Thanx everyone - I am also wondering what the difference is between Canadian shows and American shows in term of competition and age???


----------



## AquaClaraCanines (Mar 5, 2006)

Canadian shows have smilar rules but the competition is not as heavey. It's easier to get a Canadian Championship than an American one.


----------



## TheHooch (May 9, 2007)

If you have a pup you think has something. I would start with the six months shows for the experience for him and you.

Hooch


----------



## nrhareiner (Feb 27, 2007)

I started showing mine (Corgi) at just over 6 months in comformation and my Golden in Obediance at 9 months.
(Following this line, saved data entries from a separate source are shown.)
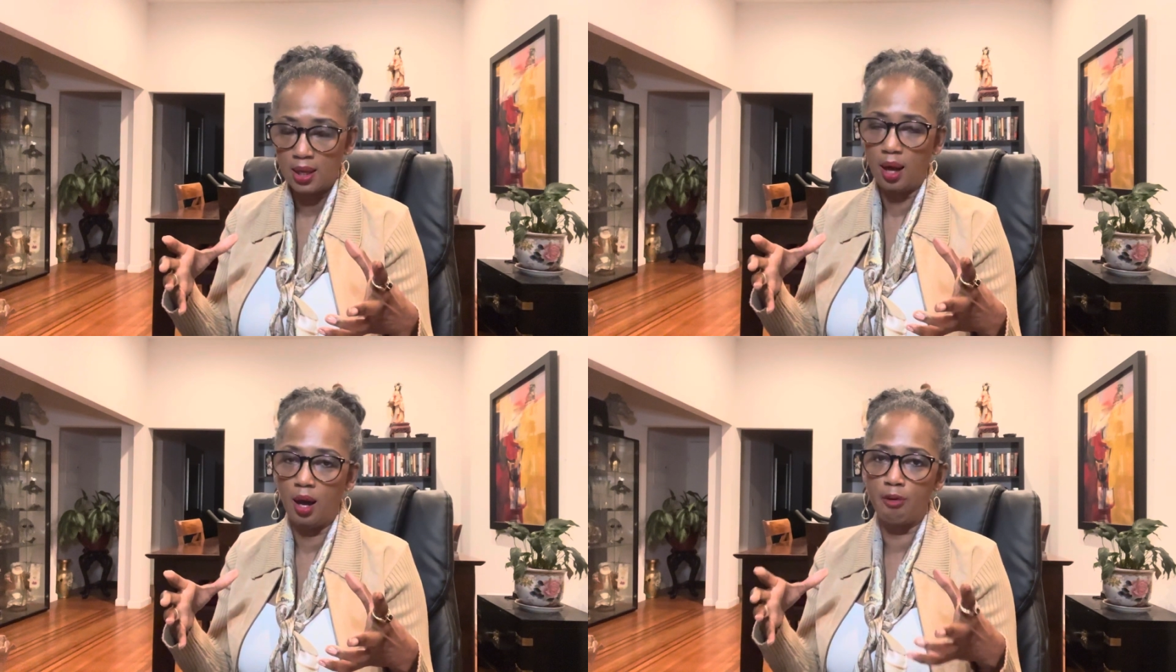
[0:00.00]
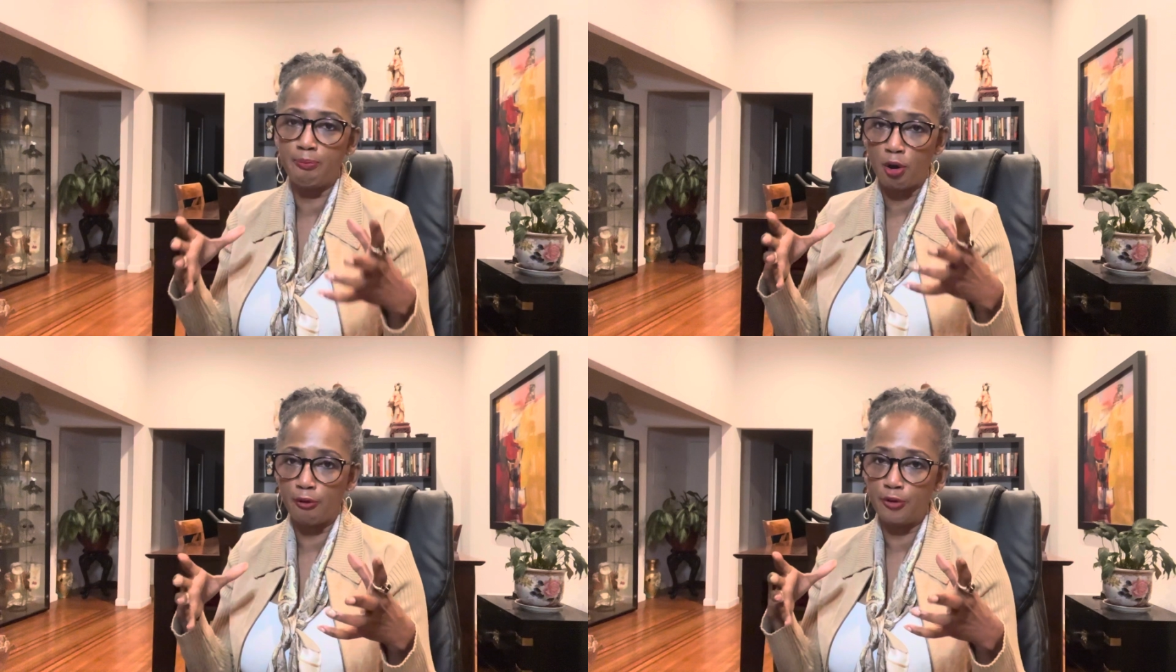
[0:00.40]
of
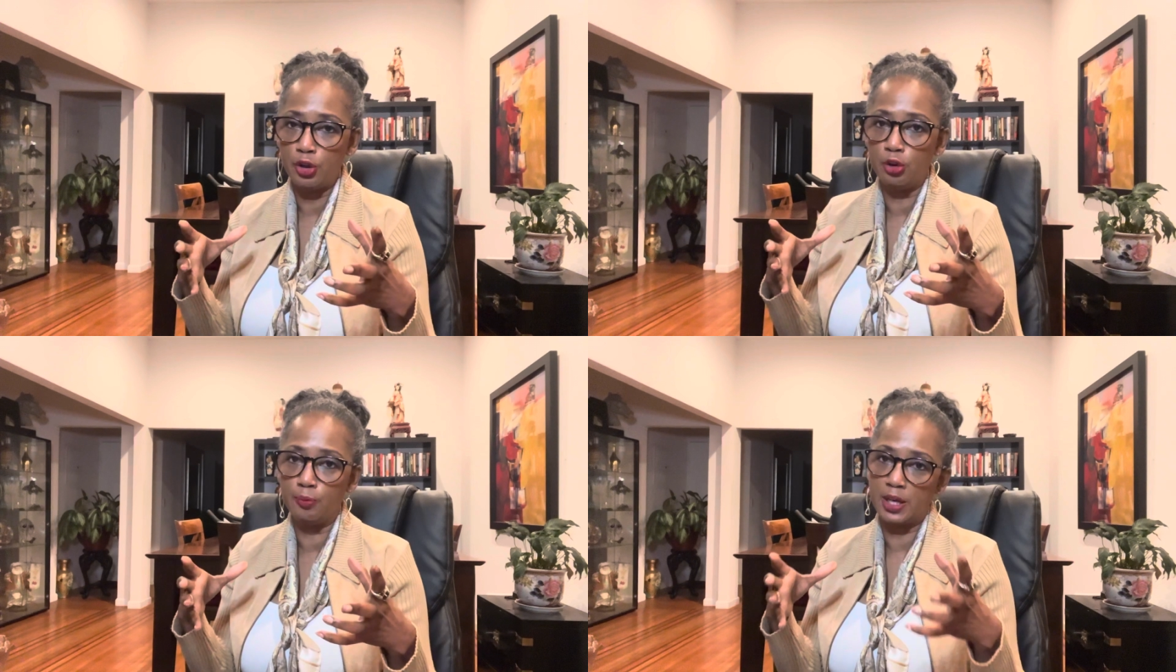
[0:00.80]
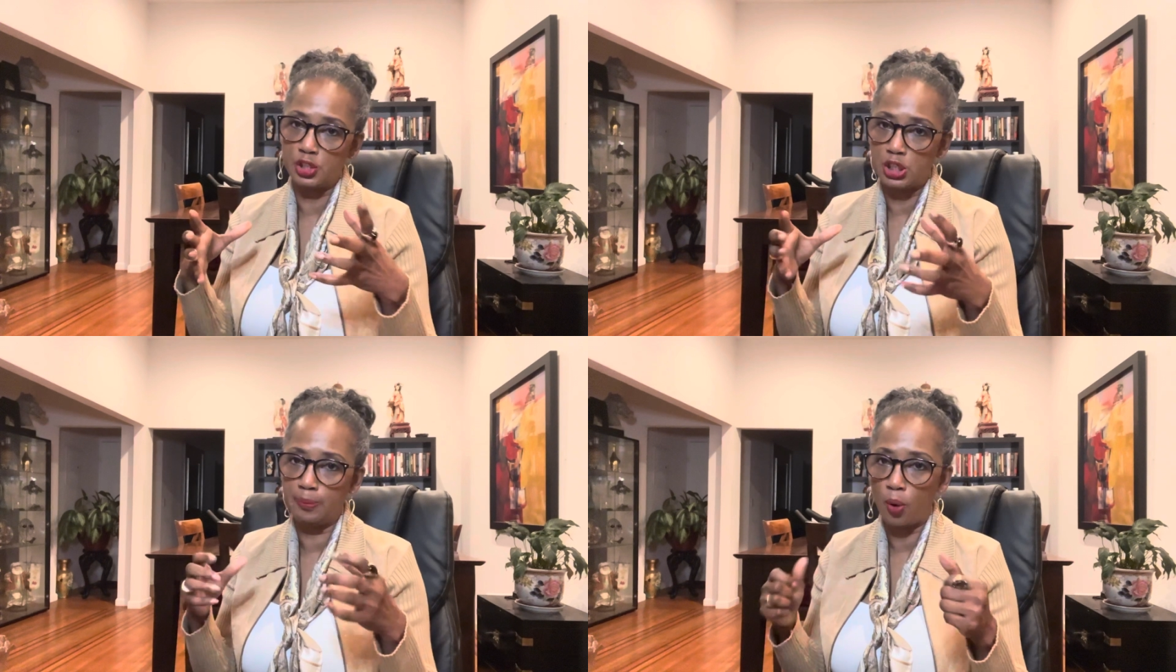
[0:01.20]
perfume that
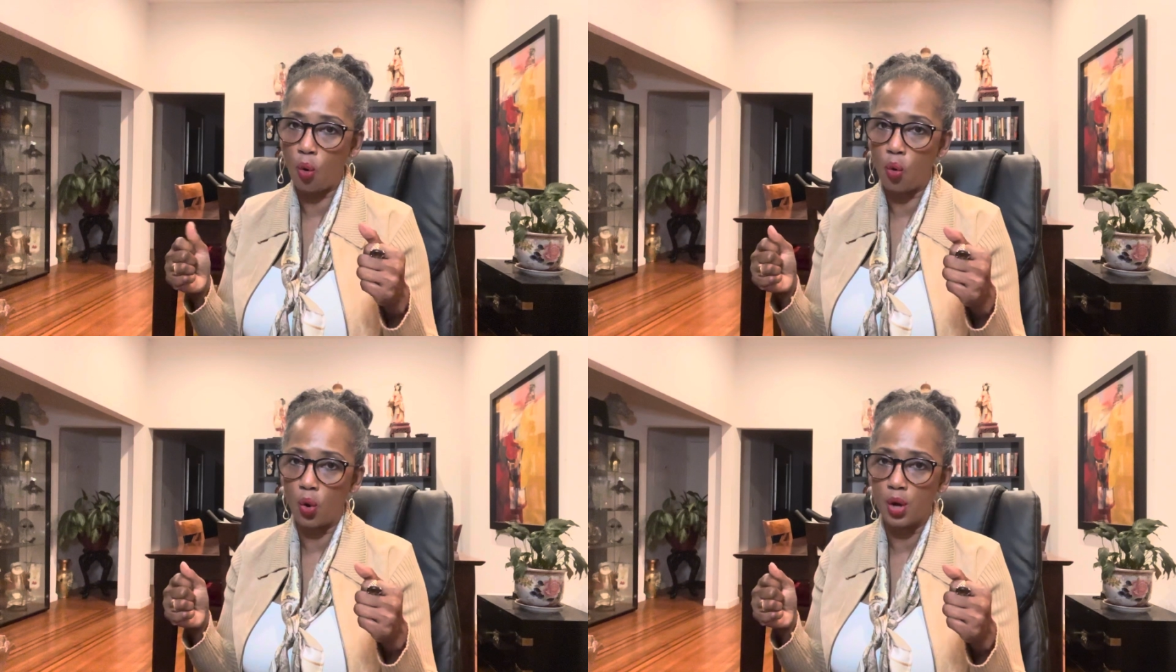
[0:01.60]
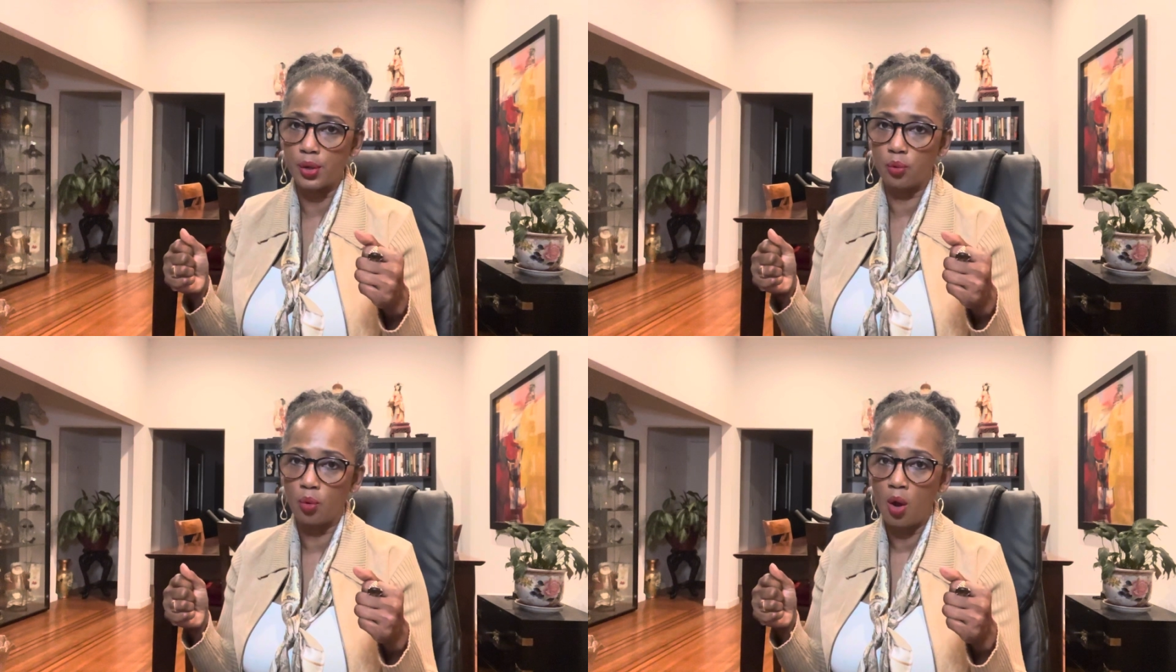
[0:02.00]
she poured,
Really just depends on the dog and how they look and how mature they are physically and mentally.

Heidi


----------



## Lego&Jacub (Jul 18, 2006)

Tahnee... the boy is your avitar was 6 months... he's GORGEOUS!!!!


----------



## peeps (Sep 12, 2007)

Thanx everyone! Just a hopeful mom I guess!! I think she's gorgeous already but nit sure how she will look compared to 7 or 8 month old goldens in the ring and of course I want to storm in there!!


----------



## Tahnee GR (Aug 26, 2006)

Lego&Jacub said:


> Tahnee... the boy is your avitar was 6 months... he's GORGEOUS!!!!


Thanks  I absolutely adore him! He is a wonderful mixture of his mother and his father, and has the bullet proof temperment I have always loved.

Pedigree: Tahnee Sunnyglen Fortunate Son

He came home about a month after my old boy died

Pedigree: Am. CH. Tahnee Tupelo Xmas Cordial OS

and it was tough because I kept comparing the two, and would always say "Well, he's no Scout" but he has definitely come into his own and won my heart  In fact, a couple of times, I have called him Scout! Very different styles, but both with wonderful bullet proof temperaments and loving natures.

My friends are after me to get him back in the ring but as I said, first I have to see him safely through his Lyme treatment. :crossfing


----------



## Sit Happens (Jul 7, 2007)

AquaClaraCanines said:


> I probably won't bother showing my show puppy until the January circuit, at which point I hope he'll finish quickly. He'll be in 9-12 month puppy class agewise but is quite a mature looking dog even at barely six months so I may put him in open. Dogs have a better chance of winning from open, whether they should or not.
> 
> Unless you have money to burn, showing a dog in puppy class is usually not suggested IMO


Oh, I think you SHOULD put him in the puppy class! I don't think dogs have a better chance of winning from Open...keep them in the puppy classes until they age out, IMO. The good judges will find the good dogs, regardless of the class they are entered in. And as for the "bad" judges, well... screw 'em, LOL.


----------



## Sit Happens (Jul 7, 2007)

Tahnee GR said:


> Thanks  I absolutely adore him! He is a wonderful mixture of his mother and his father, and has the bullet proof temperment I have always loved....Very different styles, but both with wonderful bullet proof temperaments and loving natures.


Just out of curiosity...since you emphasize the "bullet proof temperament," do you mind if I ask if temperament is a problem in this breed? I am not being facetious...I am totally NEW in GRs and my GR boy is a rescue dog. I've been in conf for a while (since early 90's), and just started handling GSDs last year and temperament in that breed can range from good to decent to downright deplorable.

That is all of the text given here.